Mark Krasnow, Karen Peterson, and Stewart Field
As a “water guy” in the viticulture space, I’ve spent a good chunk of my career monitoring vine water status for trials and clients. While I am a strong proponent of using vine water status to determine irrigation requirements, the reality is currently soil probes are ubiquitous and convenient tools that many growers have and "use" to irrigation scheduling. Many of you will know that I have a few many soapboxes rooted in sustainable practice and informed decision making, and my stance on soil moisture probes falls into the later category of preaching.
Investing in soil probe calibration and placement analysis helps ensure probe data is meaningful. I know growers know the importance of calibration, and the importance of “inspecting what they expect.” It’s clear because we calibrate sprayers and herbicide rigs, seed drills, and even machine harvesters. But what I’ve observed is that same importance is not always applied to new tech, “old” tech, and especially new data. So, before the irrigation season starts here in the Southern Hemisphere, this is my annual reminder to calibrate your soil probes.
Garbage in garbage out
We live in the age of data availability, and advancements in the agriculture space are producing some really promising tech. However, it is easy to get caught up in the data these services provide, but the old adage “a little knowledge is a dangerous thing" comes to mind. Having data does not mean people know how to use it. Data is a powerful tool, but without the wisdom to extricate good data from garbage data, you’re equally likely to end up with garbage data influencing decisions, resulting in garbage outcomes. This reminds me a of a saying that’s making the rounds on social media of a clip from the Irish rugby player Brian O’Driscoll:
"Knowledge is knowing a tomato is a fruit. Wisdom is knowing not to put it in a fruit salad."

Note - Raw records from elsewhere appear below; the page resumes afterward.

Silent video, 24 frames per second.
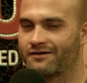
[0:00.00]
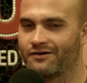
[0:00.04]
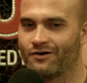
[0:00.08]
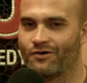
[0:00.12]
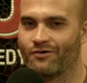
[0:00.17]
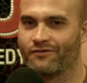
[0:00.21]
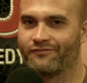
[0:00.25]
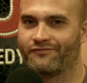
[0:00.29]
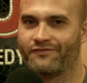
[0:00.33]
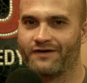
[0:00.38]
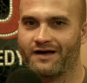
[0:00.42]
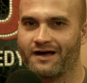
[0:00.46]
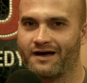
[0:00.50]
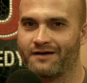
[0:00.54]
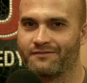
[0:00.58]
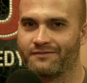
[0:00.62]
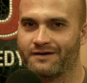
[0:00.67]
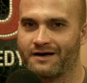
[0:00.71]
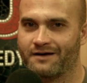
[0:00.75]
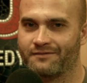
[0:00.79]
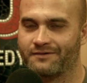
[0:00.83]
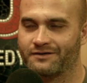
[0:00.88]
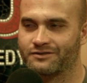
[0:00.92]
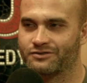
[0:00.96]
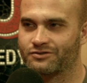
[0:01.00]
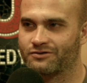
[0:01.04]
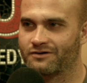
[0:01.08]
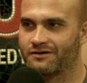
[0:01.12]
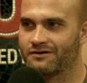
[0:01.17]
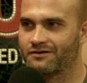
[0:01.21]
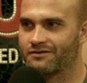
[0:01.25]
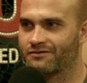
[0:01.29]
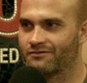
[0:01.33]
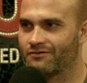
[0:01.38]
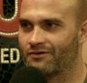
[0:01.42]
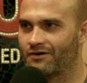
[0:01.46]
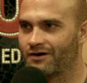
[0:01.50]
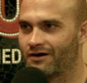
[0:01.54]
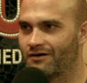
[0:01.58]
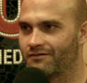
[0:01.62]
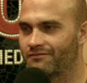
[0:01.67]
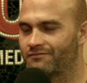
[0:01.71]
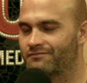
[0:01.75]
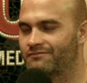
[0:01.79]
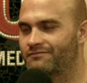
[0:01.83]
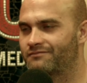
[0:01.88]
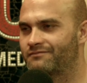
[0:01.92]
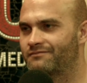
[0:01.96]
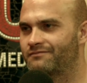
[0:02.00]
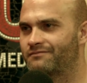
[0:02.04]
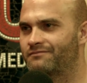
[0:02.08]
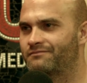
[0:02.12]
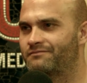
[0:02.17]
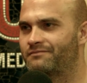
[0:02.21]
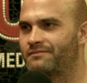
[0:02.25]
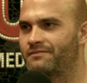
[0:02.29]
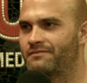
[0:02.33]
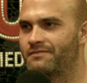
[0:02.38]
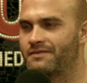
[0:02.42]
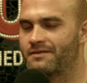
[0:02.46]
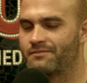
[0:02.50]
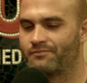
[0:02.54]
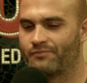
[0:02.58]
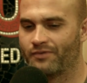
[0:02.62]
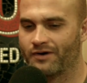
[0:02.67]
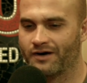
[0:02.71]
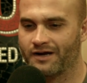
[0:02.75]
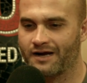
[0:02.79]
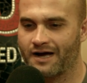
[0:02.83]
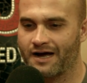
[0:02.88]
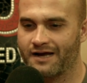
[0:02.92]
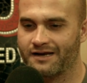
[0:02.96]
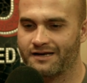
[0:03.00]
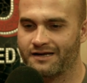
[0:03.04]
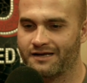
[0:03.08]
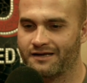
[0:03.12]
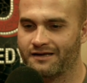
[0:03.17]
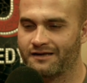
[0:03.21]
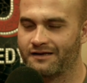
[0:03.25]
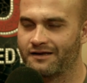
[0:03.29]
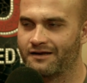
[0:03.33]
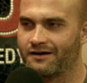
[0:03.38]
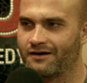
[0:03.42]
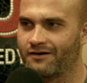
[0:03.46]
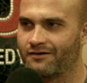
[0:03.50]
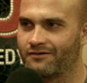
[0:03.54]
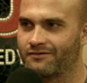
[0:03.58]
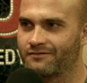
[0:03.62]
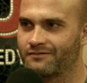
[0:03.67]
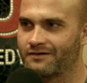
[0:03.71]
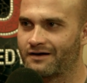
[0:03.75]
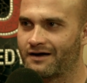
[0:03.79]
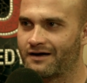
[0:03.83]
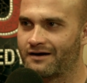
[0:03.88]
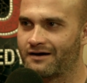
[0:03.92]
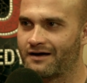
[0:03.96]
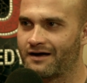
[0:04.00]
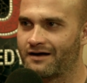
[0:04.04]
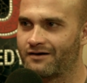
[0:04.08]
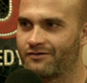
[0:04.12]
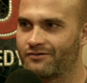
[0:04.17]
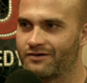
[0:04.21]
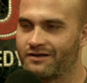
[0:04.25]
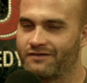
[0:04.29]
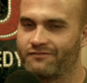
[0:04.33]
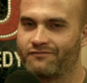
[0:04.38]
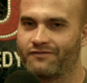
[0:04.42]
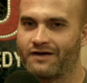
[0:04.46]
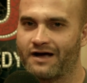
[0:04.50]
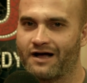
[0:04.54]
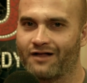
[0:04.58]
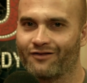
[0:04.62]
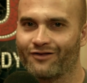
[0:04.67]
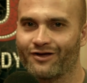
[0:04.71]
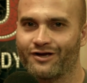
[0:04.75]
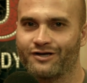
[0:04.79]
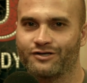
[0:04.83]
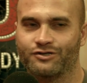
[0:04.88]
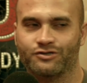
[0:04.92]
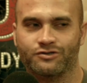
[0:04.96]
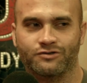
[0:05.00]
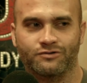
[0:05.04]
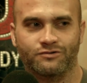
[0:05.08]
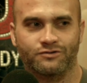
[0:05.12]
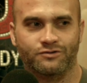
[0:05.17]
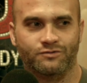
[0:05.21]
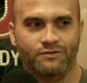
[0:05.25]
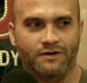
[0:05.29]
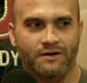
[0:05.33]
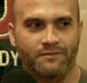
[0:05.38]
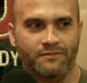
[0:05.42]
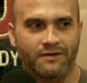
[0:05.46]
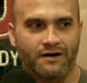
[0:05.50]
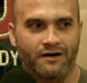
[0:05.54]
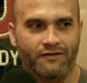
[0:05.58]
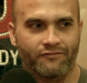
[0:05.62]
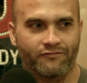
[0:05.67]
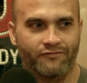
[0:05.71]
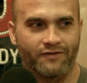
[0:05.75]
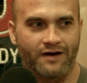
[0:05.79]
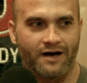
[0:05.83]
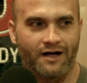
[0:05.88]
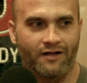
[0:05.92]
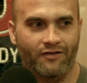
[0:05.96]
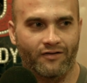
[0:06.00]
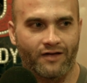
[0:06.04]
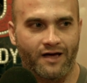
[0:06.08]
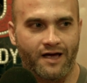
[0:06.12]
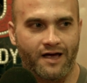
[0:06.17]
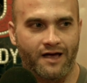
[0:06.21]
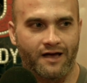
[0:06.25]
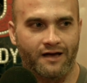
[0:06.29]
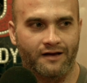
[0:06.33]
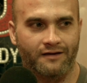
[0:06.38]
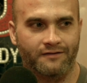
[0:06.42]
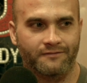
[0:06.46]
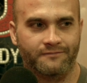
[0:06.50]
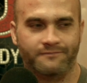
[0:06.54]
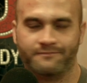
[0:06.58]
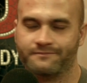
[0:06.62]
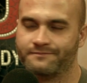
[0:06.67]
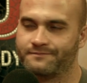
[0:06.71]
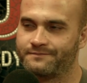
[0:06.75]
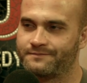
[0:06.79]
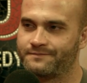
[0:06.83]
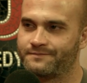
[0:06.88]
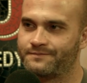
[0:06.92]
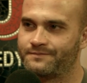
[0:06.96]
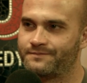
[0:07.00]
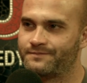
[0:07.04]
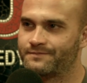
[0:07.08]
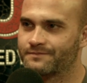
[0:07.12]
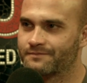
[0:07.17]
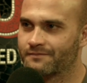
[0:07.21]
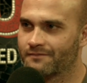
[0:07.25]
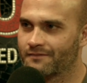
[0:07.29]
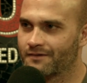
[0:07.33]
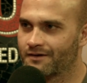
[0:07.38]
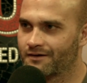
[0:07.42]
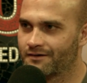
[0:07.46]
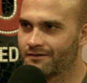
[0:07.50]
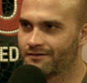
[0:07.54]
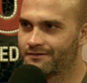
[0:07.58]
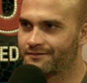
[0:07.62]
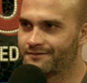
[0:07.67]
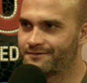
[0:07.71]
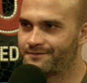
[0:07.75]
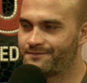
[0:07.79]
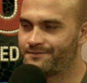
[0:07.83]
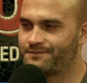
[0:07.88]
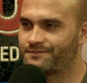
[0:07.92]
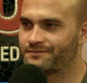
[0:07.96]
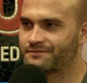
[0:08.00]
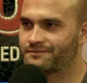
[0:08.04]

No offense, I'm, I'm not trying to throw out. It's but I need you know I, I don't need valet shoes when I'm not valeting. Exactly, and it's tough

Knowledge is knowing what your soil probes say, wisdom is understanding what it means and how to use it.
How they “work”
There are various types of soil probes that measure using different means, but basically soil probes measure the water content in a cylinder of soil around the probe relative to its “full point” (i.e. field capacity). There are probes that aggregate water content over various depths (i.e. 0-300 mm, 300-600 mm, etc.), other models give readings at 100 mm intervals as well as an aggregate total. Most probes for grapes go about 0.8-1.2 m deep. Longer/deeper probes are available, but get pretty pricey-not in small part because installation becomes much more challenging. Most modern probes offer real time monitoring of soil moisture. Older models required manual readings, but there are fewer of those every year, so I’ll focus on the modern tech and how to best use it.

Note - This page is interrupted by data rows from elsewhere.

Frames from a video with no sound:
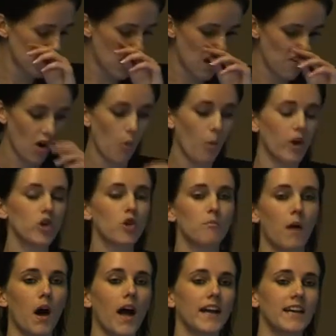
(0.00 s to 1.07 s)
what you're
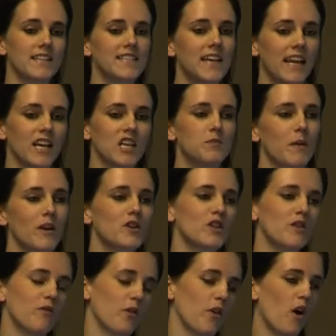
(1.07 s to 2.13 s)
buying and selling, especially
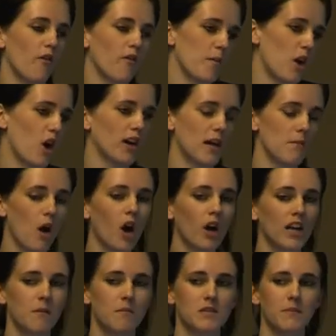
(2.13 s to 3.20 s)
from an online
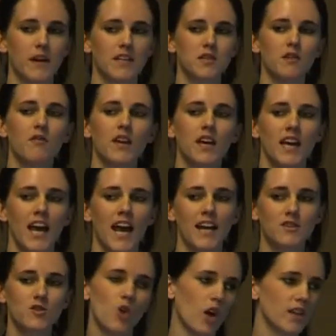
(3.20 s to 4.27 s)
marketing perspective,
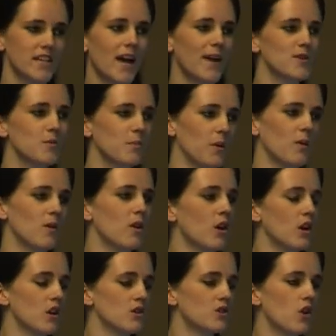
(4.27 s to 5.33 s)
it's not tangible.
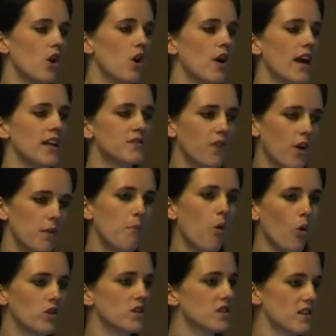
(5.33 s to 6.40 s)
So it's very
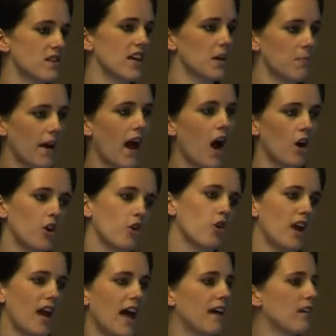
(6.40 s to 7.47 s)
important to think about how you're
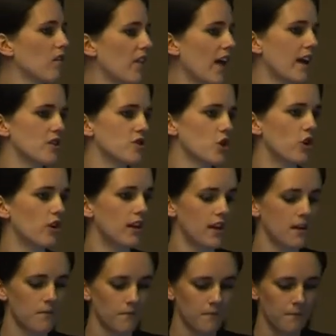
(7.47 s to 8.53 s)
going to handle that internally.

Placing the probe—an important decision that should not be taken lightly
Regardless of whether you’re installing new probes or are just now getting around to calibrating the probes you have, there are 5 key questions that will help determine how you’ll use the data from the probes.
1. What’s the total area are you trying to “monitor” with each probe?
2. What’s the soil/vigour variability across that area?
3. Are there any varietal, rootstock, or stylistic changes within that area?
4. What is your overall irrigation strategy based on fruit intended use?
5. Are there any well-known site characteristics that may influence the monitoring depth or irrigation strategies?
Answering these questions is just a jumping off point meant to calibrate the user’s expectations of how probe data will be used, and where to place the probe if a new one is going in. At a bare minimum, NDVI or EM38 maps should be consulted before placement and/or in season calibration. Since I can make an NDVI from a satellite image at homne, it's my standard go to. If soil probes are used to assist in irrigation decisions, I strongly recommend digging soil pit(s) and collecting soil samples to ensure vigour across the area you’re monitoring is not a result of nutritional differences or soil property anomalies. More on this later.
A Trial is Born A couple years ago I was brought into to the inner circle of a project led by my good mate
Dr. Stewart Field, from NMIT (the local polytechnic) in collaboration with the Marlborough Grape Growers Coop. This project, and its intentions, are such a great example of 3 things: the power of grower-led applicable research, calibrating your tools and expectations, and the importance of good data. With their blessing, I’ve been allowed to include some figures and findings in this post.
Over the 2022-23 and 2023-24 seasons, Stew worked with the Coop to install and calibrate soil probes that were placed in vineyards in five “representative” soils across Marlborough. The goal of this trial was to serve as an early warning for other growers in similar soils that their vines might be getting near stress, so that irrigation could be initiated at the correct time. 2022-23 was a rainy season, so none of the vineyards irrigated the deficit area. In 2023-24, a much drier year, irrigation was initiated if vines came to stress levels as measured by midday stem water potential. This work perfectly illustrates the importance of knowing about your site and soil to best interpret soil probe data.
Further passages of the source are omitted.